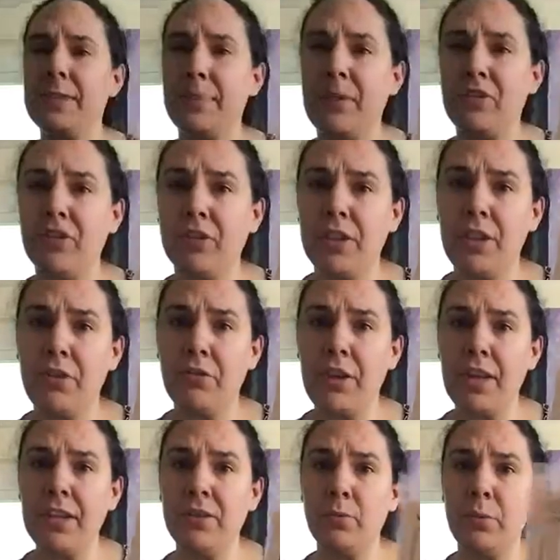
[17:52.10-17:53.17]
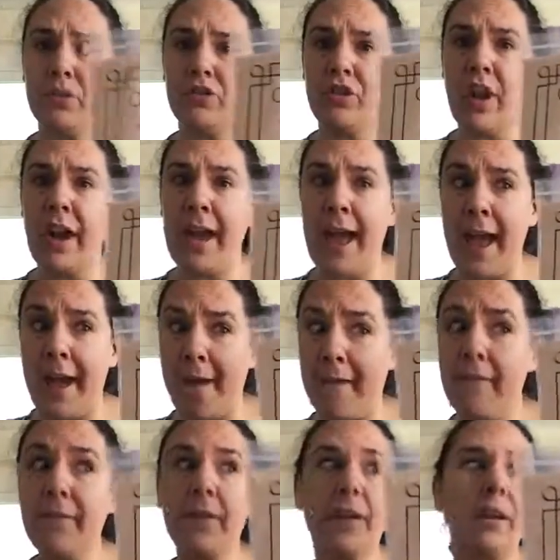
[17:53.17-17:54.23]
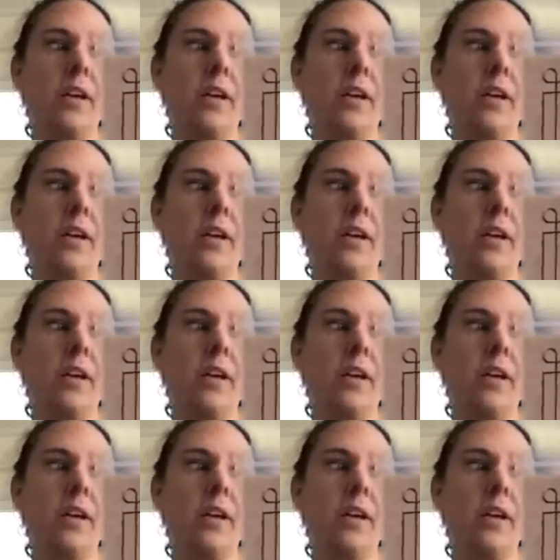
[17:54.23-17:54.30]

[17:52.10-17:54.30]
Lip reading: specialty threads, which I have.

-*-

Set down the records above exactly, leaving out pictures.

● **WRITTEN SOLUTION**
[17:52.10-17:53.17]
[17:53.17-17:54.23]
[17:54.23-17:54.30]

[17:52.10-17:54.30]
Lip reading: specialty threads, which I have.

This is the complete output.